Express & Star comment: Will scrapping targets heal the NHS?

By Star Comment | Opinions | Published:

Trouble meeting NHS targets?

Health Secretary Matt Hancock may move to scrap A&E waiting time targets

Health secretary Matt Hancock is mulling over a simple solution – scrap the targets.

Before people throw up their hands in horror, it should be remembered that there was a time, and not all that long ago, that public institutions, whether they be schools with their performance league tables, or hospitals and their waiting lists, did not operate in an atmosphere in which how they were doing statistically was made public, and could be compared with other schools and hospitals.

And there is an argument that if you introduce any system which makes hitting targets paramount, then all efforts are skewed to meeting those targets by hook or by crook, and you end up in the old Soviet era syndrome where washing machine plants, say, met production targets by making machines, taking them apart, and then making them again.

Could the four-hour A&E waiting time target be scrapped?

Mr Hancock's suggestion that the Government could abandon the four-hour accident and emergency waiting time target comes against a background of the worst performance on record in England under this benchmark.

The target for seeing people within four hours is 95 per cent. The reality is that 81 per cent were seen within that time in November.

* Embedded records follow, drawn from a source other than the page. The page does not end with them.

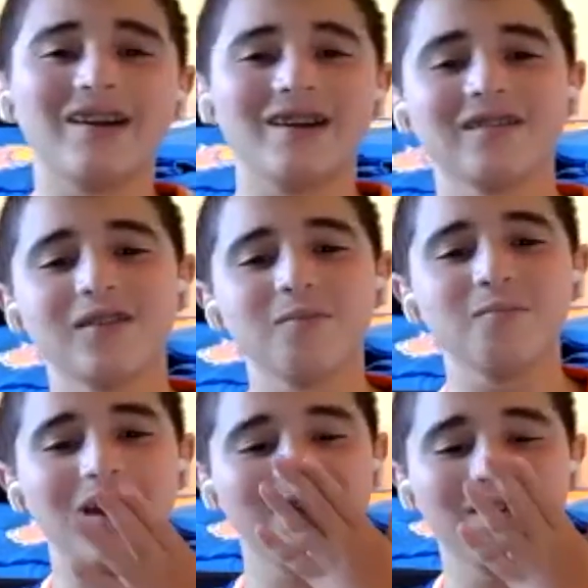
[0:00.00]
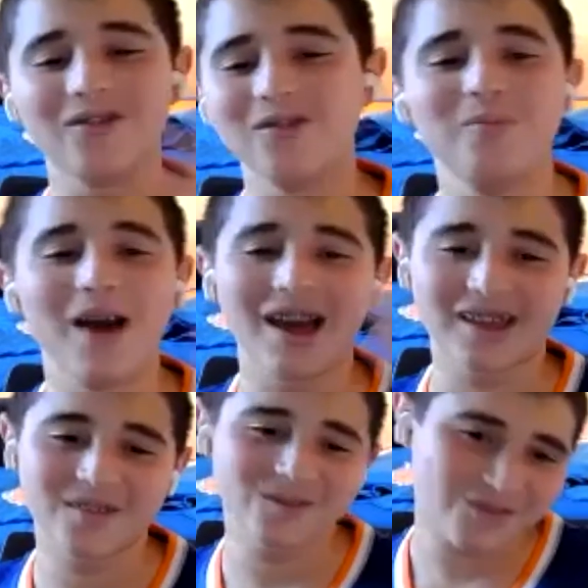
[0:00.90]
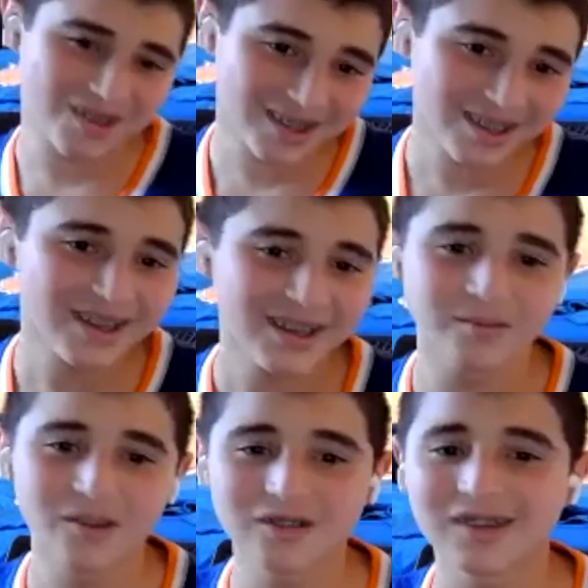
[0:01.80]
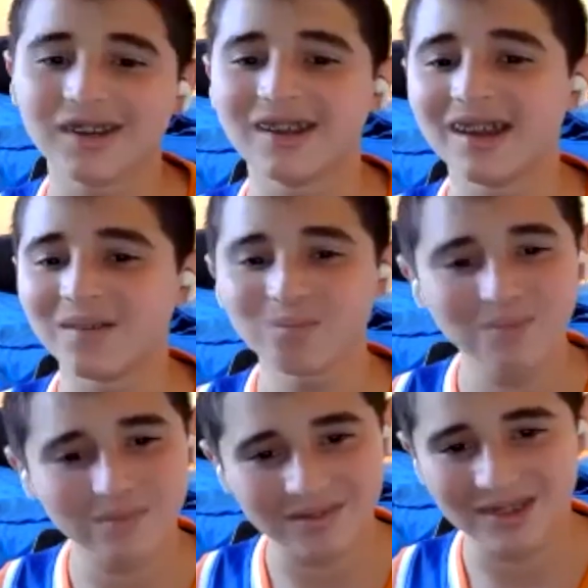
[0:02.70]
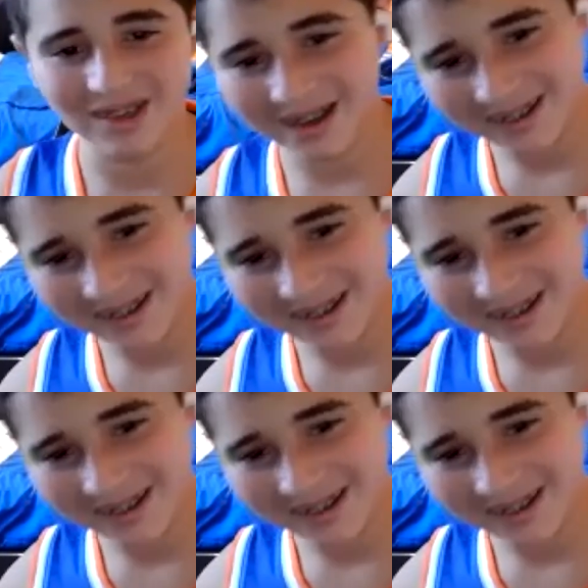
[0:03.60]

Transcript: custom medical baghead thing and wear it to the game. Yeah.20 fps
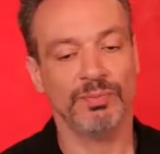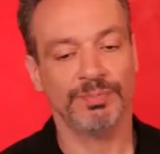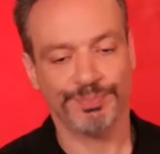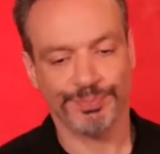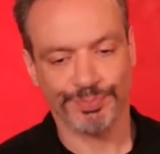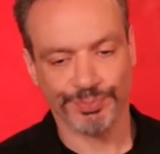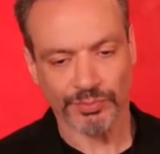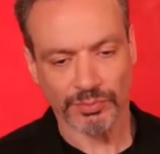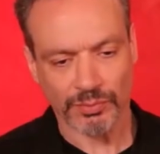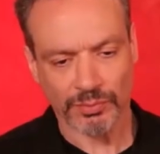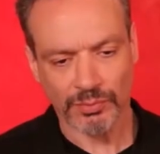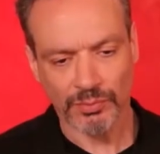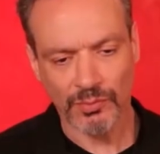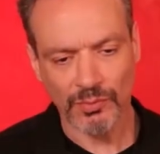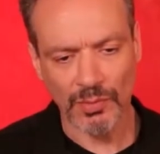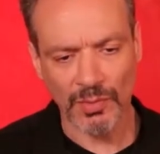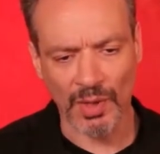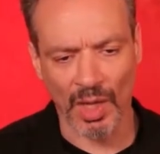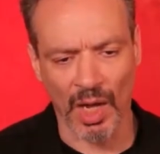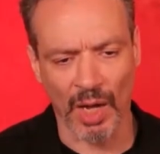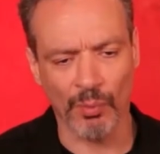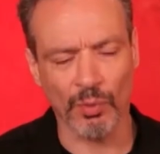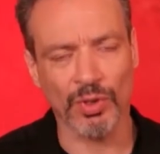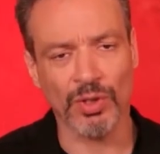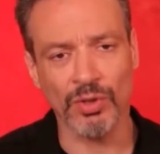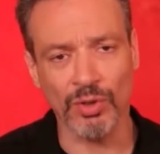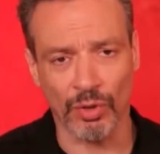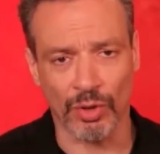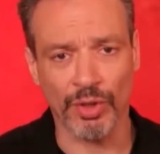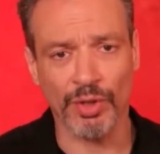So
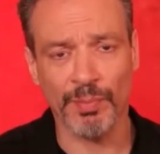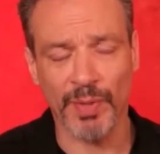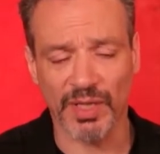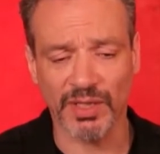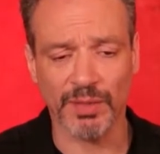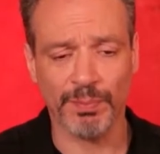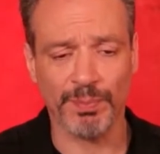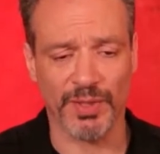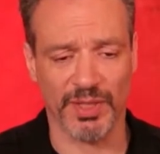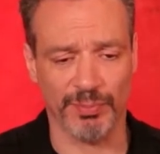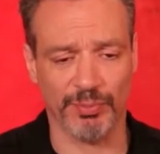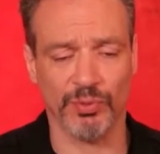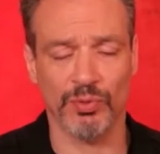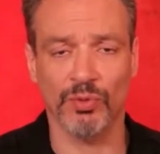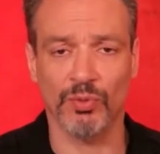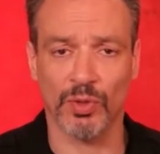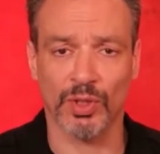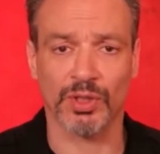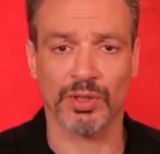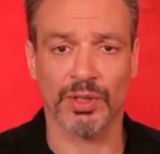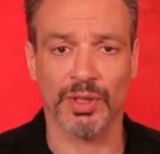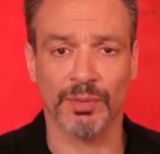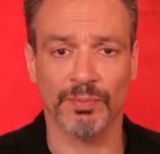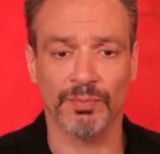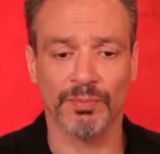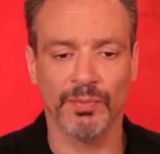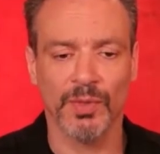I want to learn about the people who workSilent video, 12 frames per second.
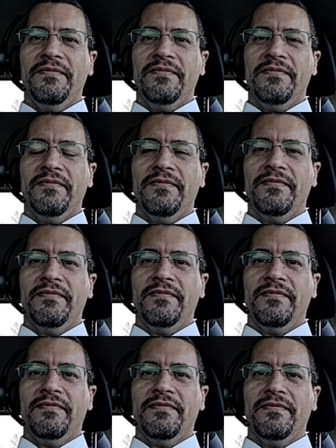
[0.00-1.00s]

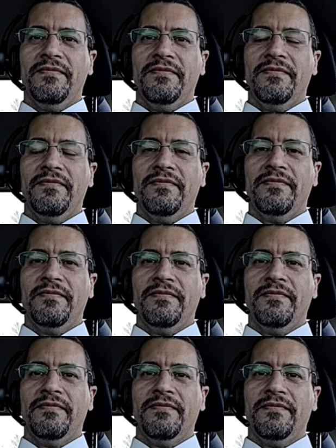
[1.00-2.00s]

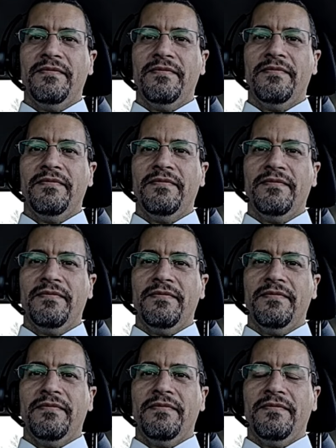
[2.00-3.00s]

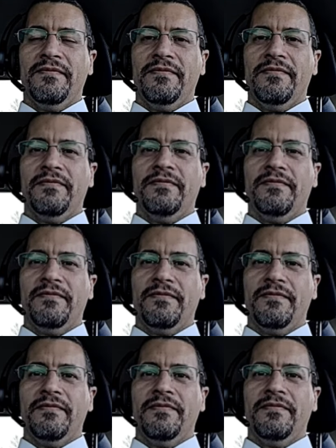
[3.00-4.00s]

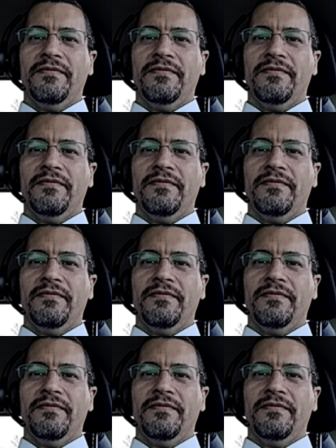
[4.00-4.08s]
(not speaking)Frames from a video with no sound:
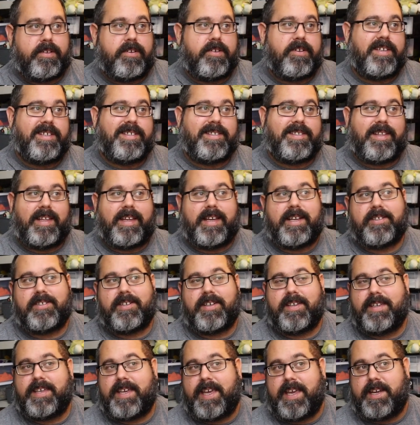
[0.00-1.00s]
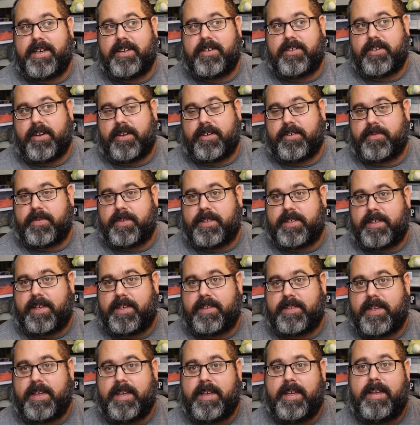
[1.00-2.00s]
Cookie slash candy jar is what it
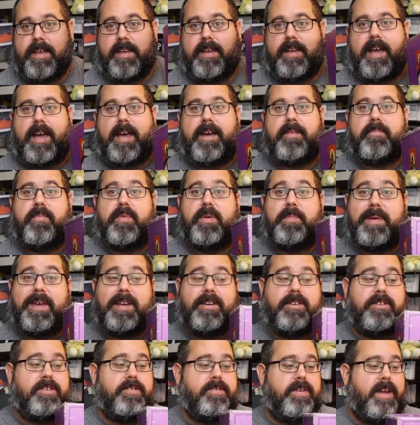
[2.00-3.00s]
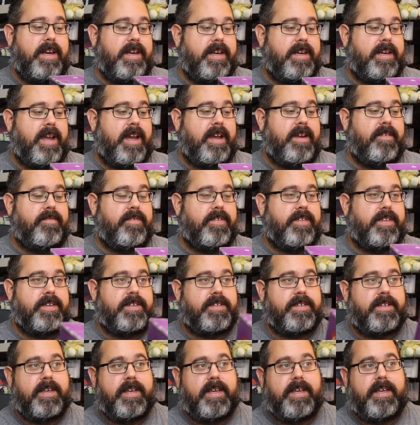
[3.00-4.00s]
says. Um, we paid two ninety nine for
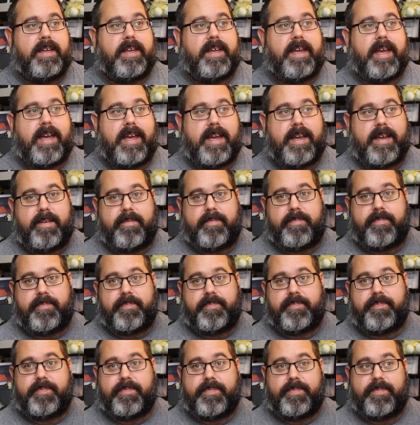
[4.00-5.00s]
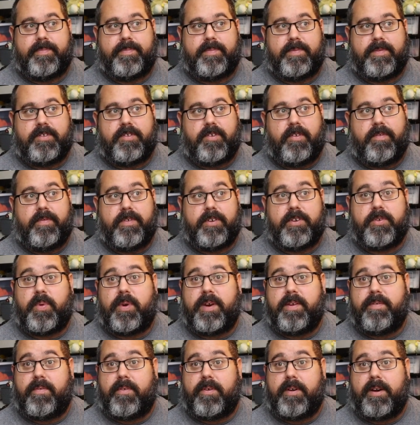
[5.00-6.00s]
this. Um, sold for
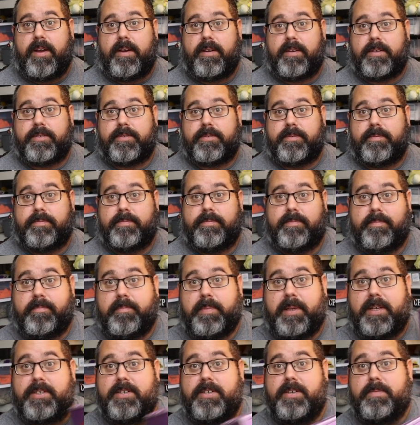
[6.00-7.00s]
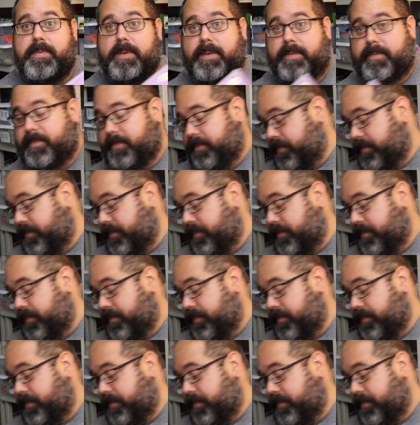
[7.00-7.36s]
$24 plus shipping.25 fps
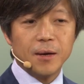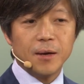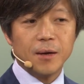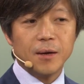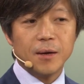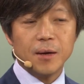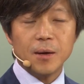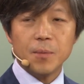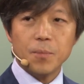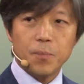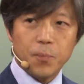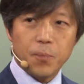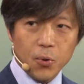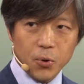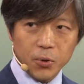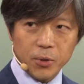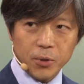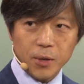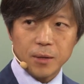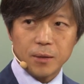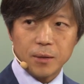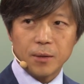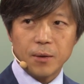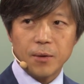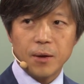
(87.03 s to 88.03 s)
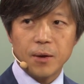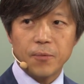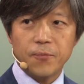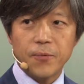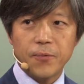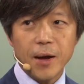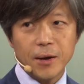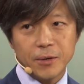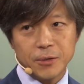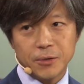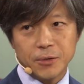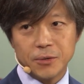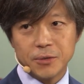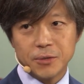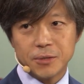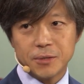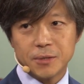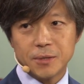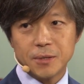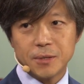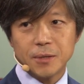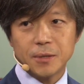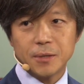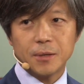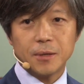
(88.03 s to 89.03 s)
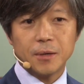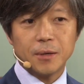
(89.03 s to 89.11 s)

important factors:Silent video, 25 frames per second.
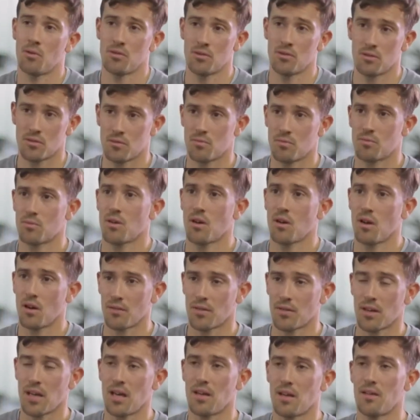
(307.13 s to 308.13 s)
Once
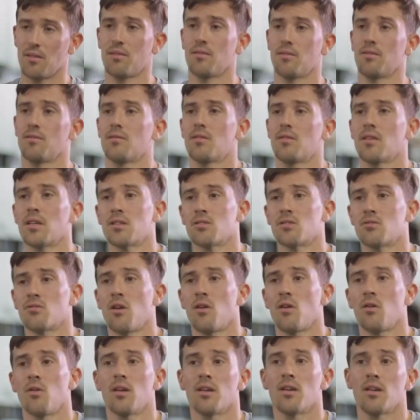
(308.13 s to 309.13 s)
kind of get things
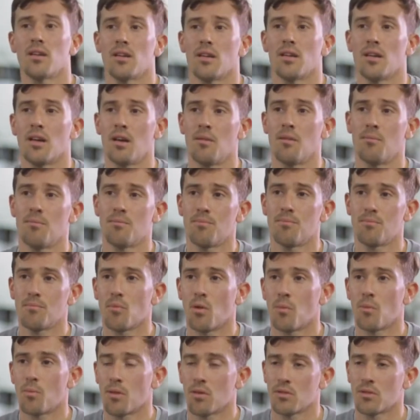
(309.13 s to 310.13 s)
rolling,
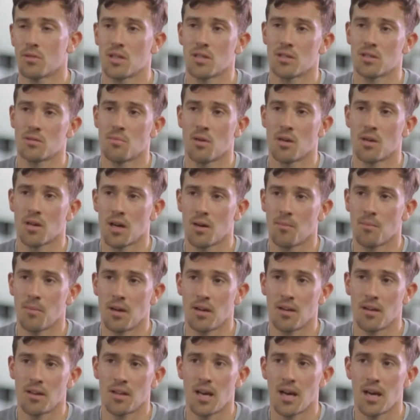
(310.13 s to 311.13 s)
what projects might
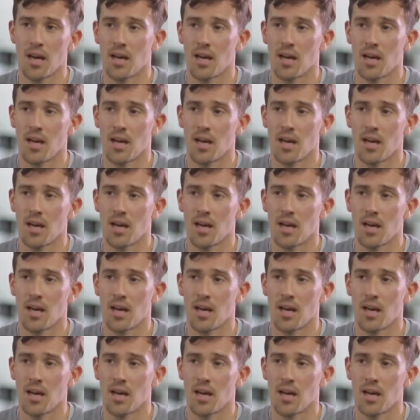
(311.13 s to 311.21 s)
come out of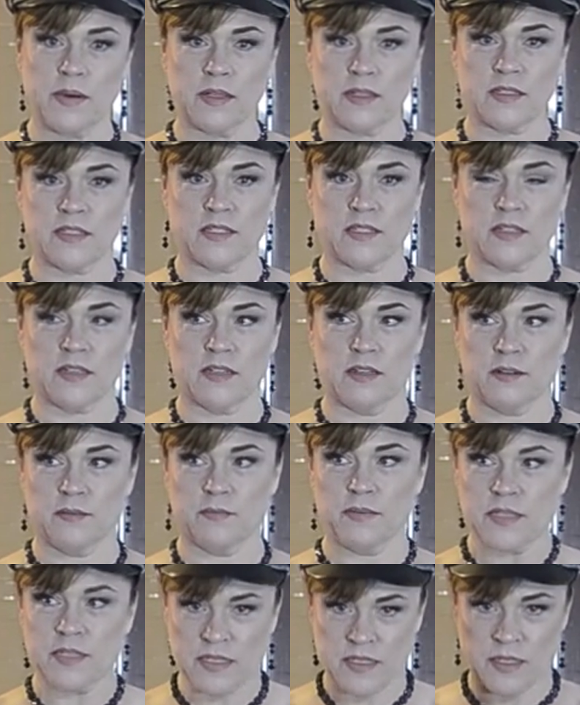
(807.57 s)
mullet's
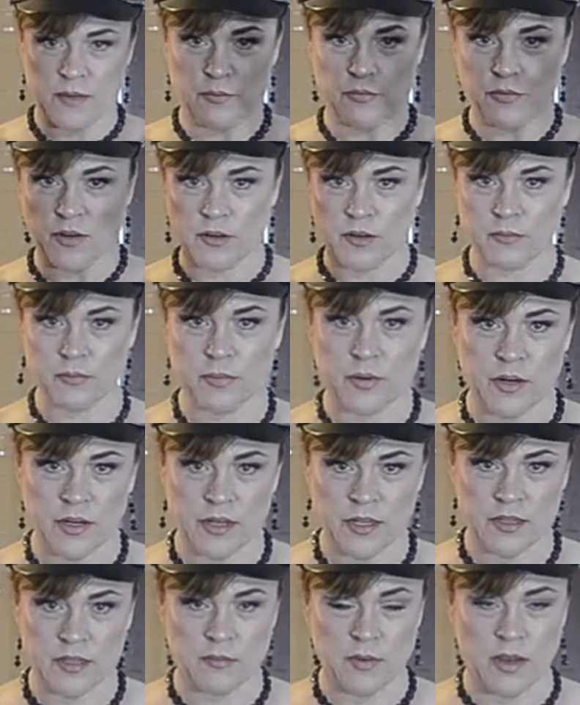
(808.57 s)
a business up front,
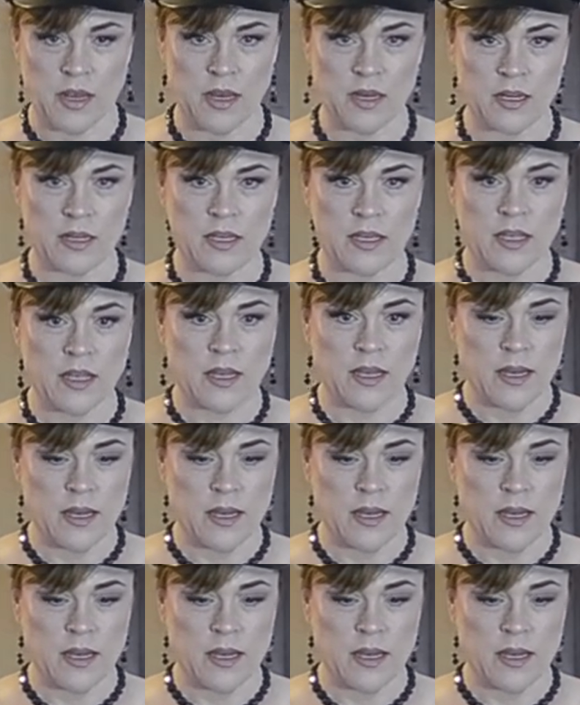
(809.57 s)
party in the back.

His argument is that the waiting times target is no longer an appropriate measure for determining how hospitals are actually doing in treating people.

You get similar arguments about school performance tables, that exam results do not tell the full story and are apt to mislead.


Then there is the pressure that these benchmarks impose. So fearful are staff of faring badly, that they are in danger of becoming servants of the statistics, and not of the people they serve.

There is a flip side too in which hospitals may be appearing to do well when you look at the figures, but anecdotally – and anecdotes of real-life care do not appear in statistical tables – there are patients and loved ones who have had less happy experiences.

Scrapping the targets would take away the political heat on the Government for failing to meet them.

But then how would hospitals know by how much they needed to improve?